4. En Antioquía, ciudad de Siria, san Cirilo, obispo, el cual, siendo emperador Diocleciano, fue encarcelado y desterrado (c. 306).
5. En la fortaleza de Suania, en los montes del Cáucaso, san Anastasio, monje, discípulo de san Máximo el Confesor, con el que, por defender la fe ortodoxa, fue encarcelado y tuvo que sufrir toda suerte de tormentos. Falleció en dicha fortaleza, o tal vez en camino, cuando se dirigía hacia ella (662).
6. En el monasterio de Fontenelle, en Neustria, san Vandregisilo, abad, que, habiendo renunciado a vivir en la corte con el rey Dagoberto, hizo vida monástica en varios lugares, y promovido al sacerdocio por san Audeno, obispo de Rouen, en el bosque llamado Gemeticense fundó y rigió el monasterio de este mismo nombre (c. 668).
7. En Menat, en la Galia Arvernense, san Meneleo, abad (c. 700).
8*. En Pavía, ciudad de la Lombardía, san Jerónimo, obispo (s. VIII).
9*. En Lodi, en la Lombardía también, san Gualterio, fundador del Hospital de la Misericordia (1224).
10*. En Venecia, beato Agustín de Biella Fangi, presbítero de la Orden de Predicadores, que prestó grandes servicios en Soncino, en Viglebano y en la misma Venecia (1493).
11. En Lisboa, capital de Portugal, san Lorenzo de Brindis, cuya memoria se celebró ayer (1619).
12. En Cardiff, ciudad de Gales, santos Felipe Evans, de la Compañía de Jesús, y Juan Lloyd, presbíteros y mártires, que, siendo rey Carlos II, fueron ahorcados al descubrirse que ejercían el sacerdocio en su patria (1679).

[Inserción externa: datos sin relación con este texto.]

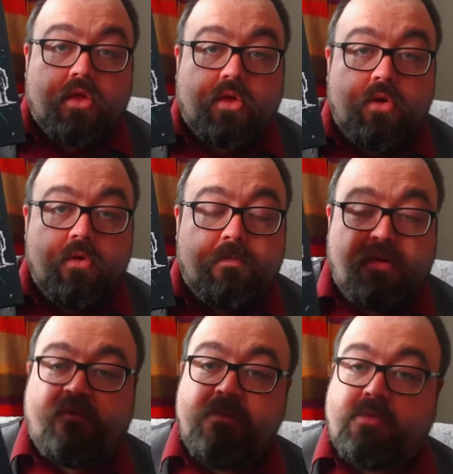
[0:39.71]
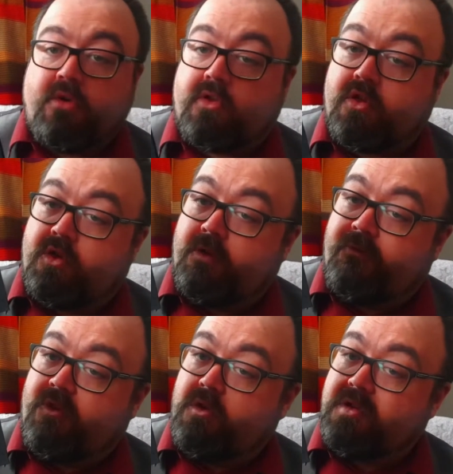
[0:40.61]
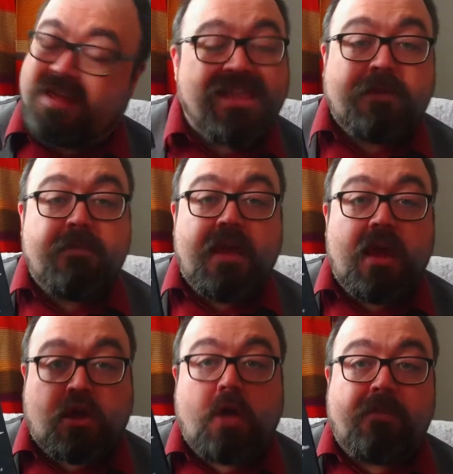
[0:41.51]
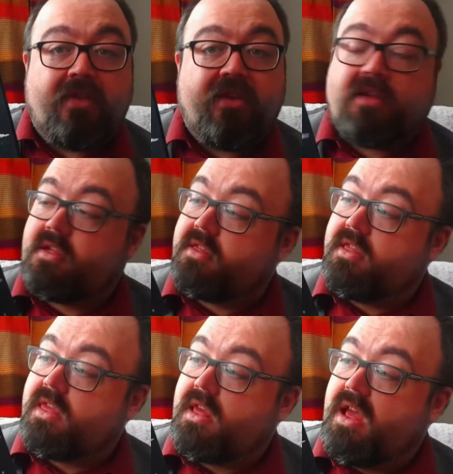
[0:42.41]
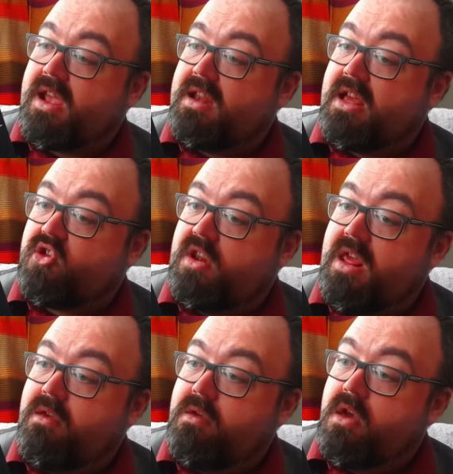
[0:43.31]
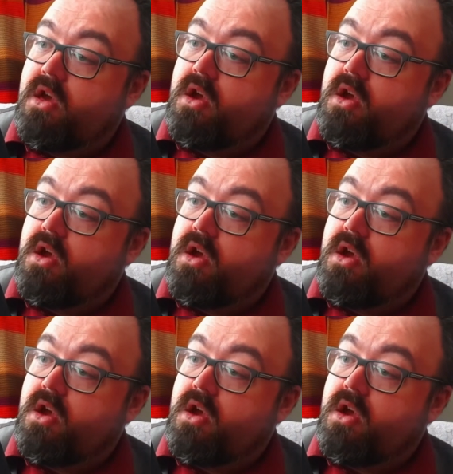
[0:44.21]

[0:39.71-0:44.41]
to Puffin Books for sending me a copy of this that I can actually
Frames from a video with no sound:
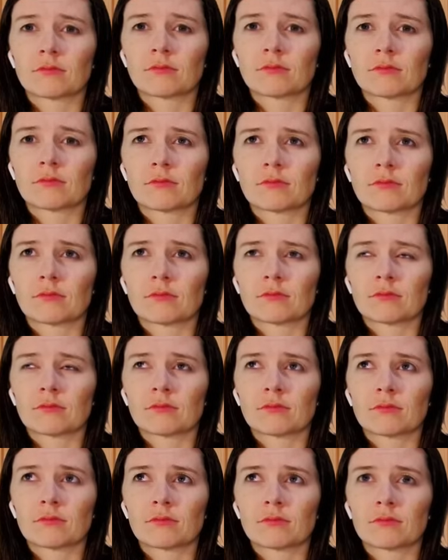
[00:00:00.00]

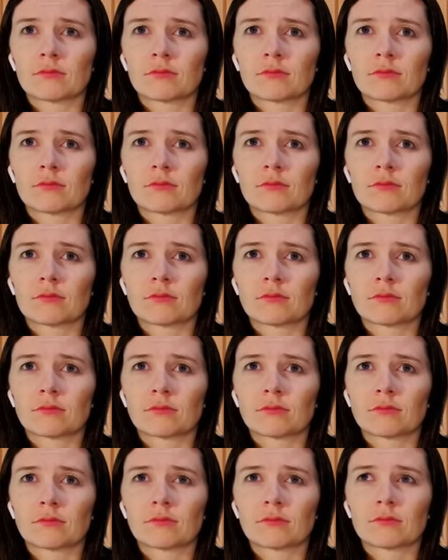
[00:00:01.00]

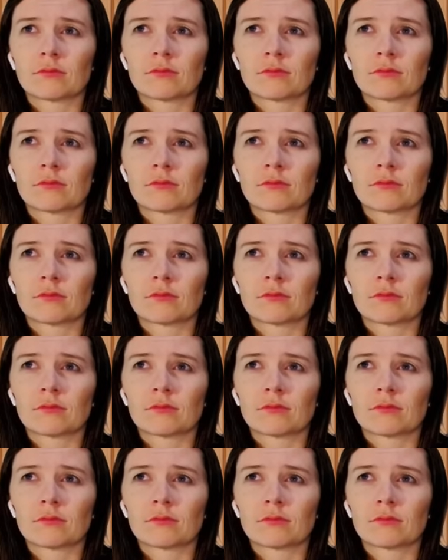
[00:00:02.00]
The person shown says nothing.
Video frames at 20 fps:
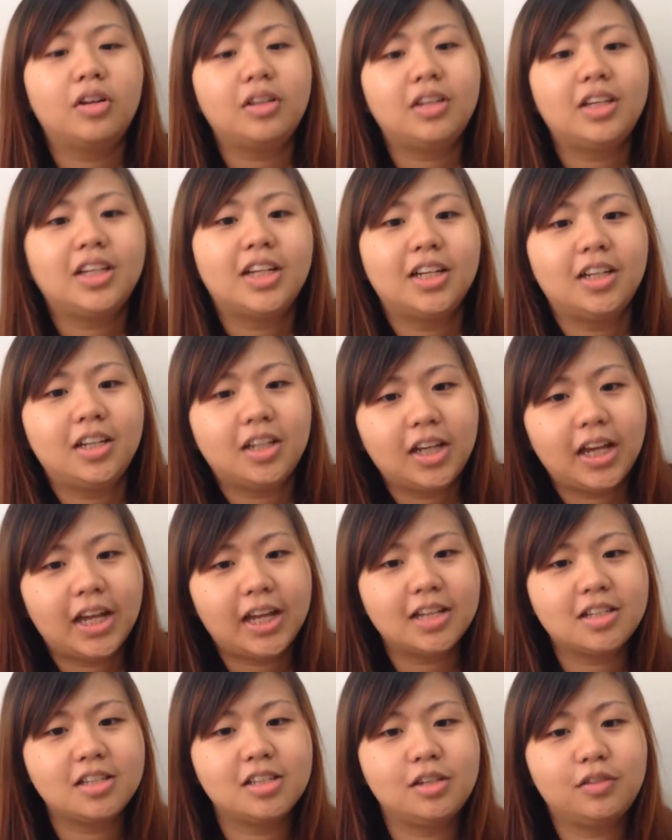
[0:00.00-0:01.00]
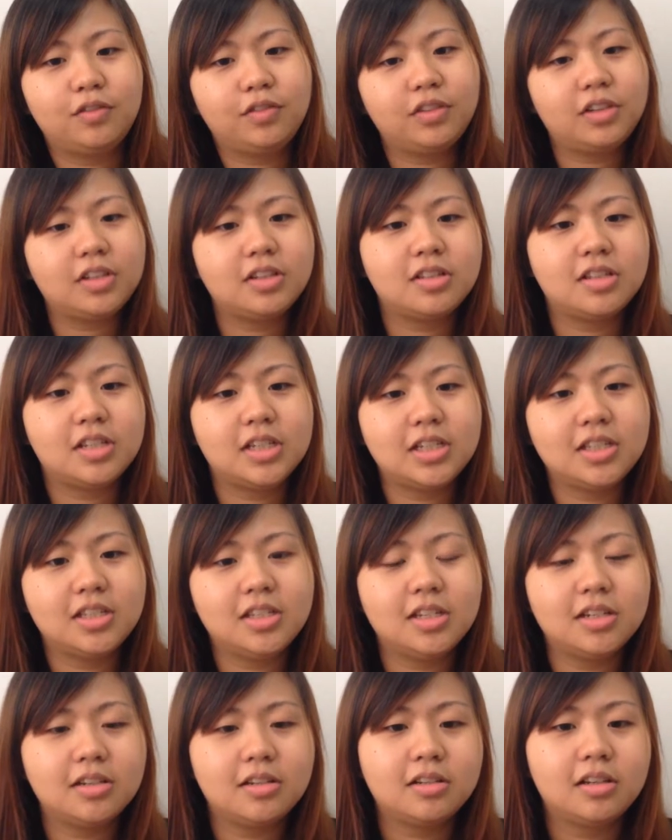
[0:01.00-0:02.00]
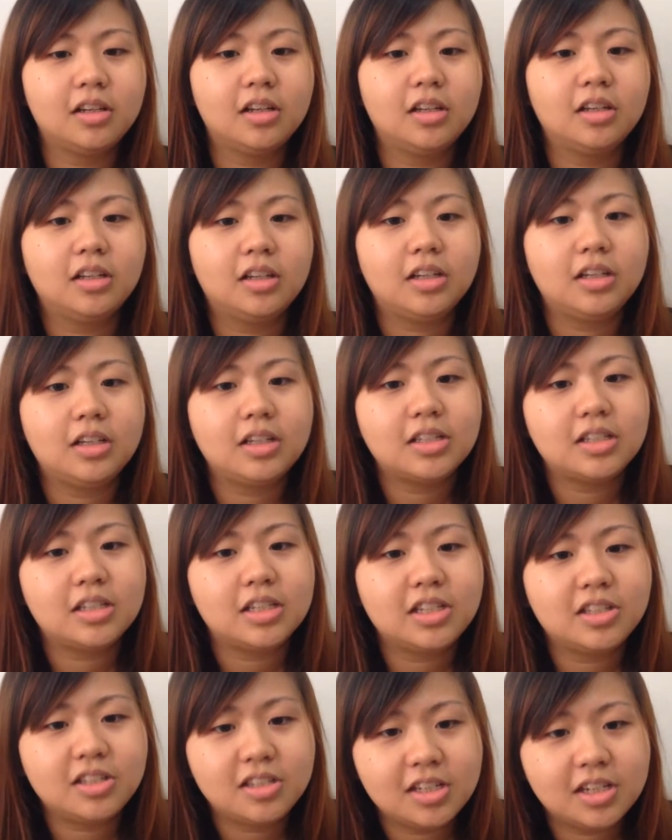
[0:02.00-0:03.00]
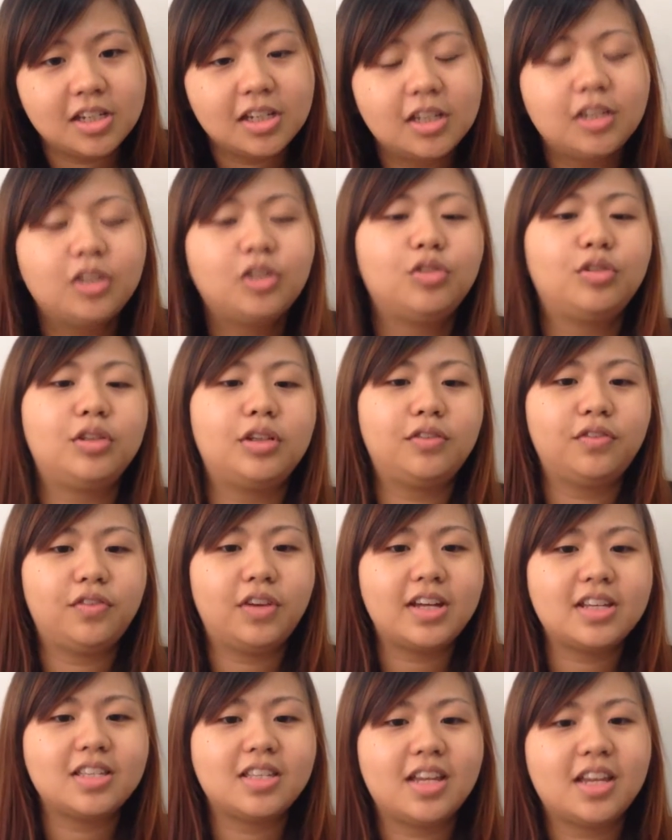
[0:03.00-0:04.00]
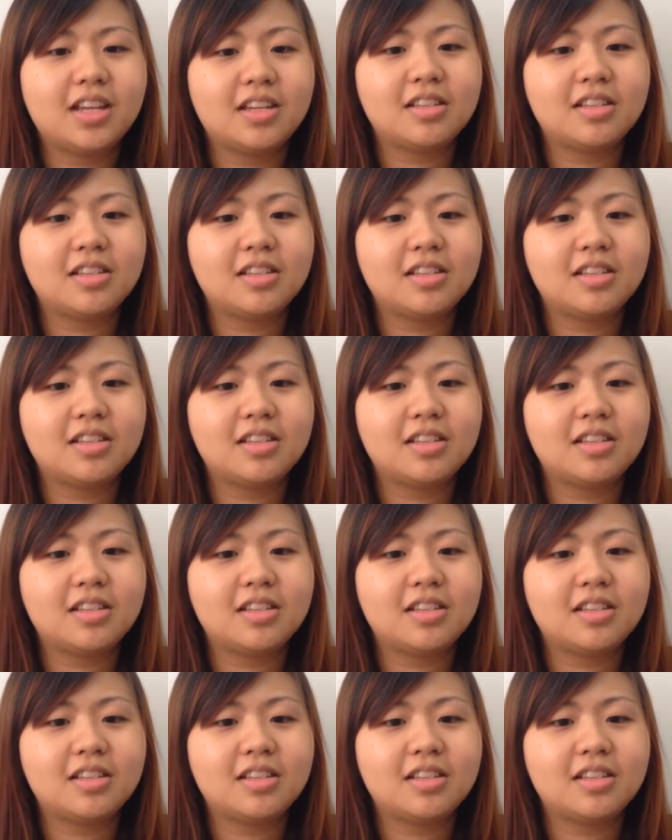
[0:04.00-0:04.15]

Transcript: On the other hand, silver is easier to invest,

13*. Ante el litoral de Rochefort, en Francia, beato Jacobo Lombardie, presbítero de Limoges, mártir, que en la terrible persecución desencadenada contra la Iglesia durante la Revolución Francesa, por ser sacerdote fue encarcelado en una pequeña nave, en condiciones insalubres, donde falleció consumido por una enfermedad incurable (1794).
14. En un lugar llamado Majiazhuang, cerca de Daining, en la provincia de Hebei, en China, santos mártires Ana Wang, virgen, Lucía Wang Wangzhi y su hijo Andrés Wang Tianqing, asesinados por el nombre de Cristo durante la persecución promovida por los Yihetuan (1900).
15. Cerca de Daining, también en la provincia china de Hebei, santa María Wang Lizhi, mártir, que en la misma persecución, cuando algunos paganos intentaban salvarla pidiéndole que dijera que no era cristiana, ella afirmó abiertamente que era sierva de Cristo Jesús, por lo que fue ejecutada inmediatamente (1900).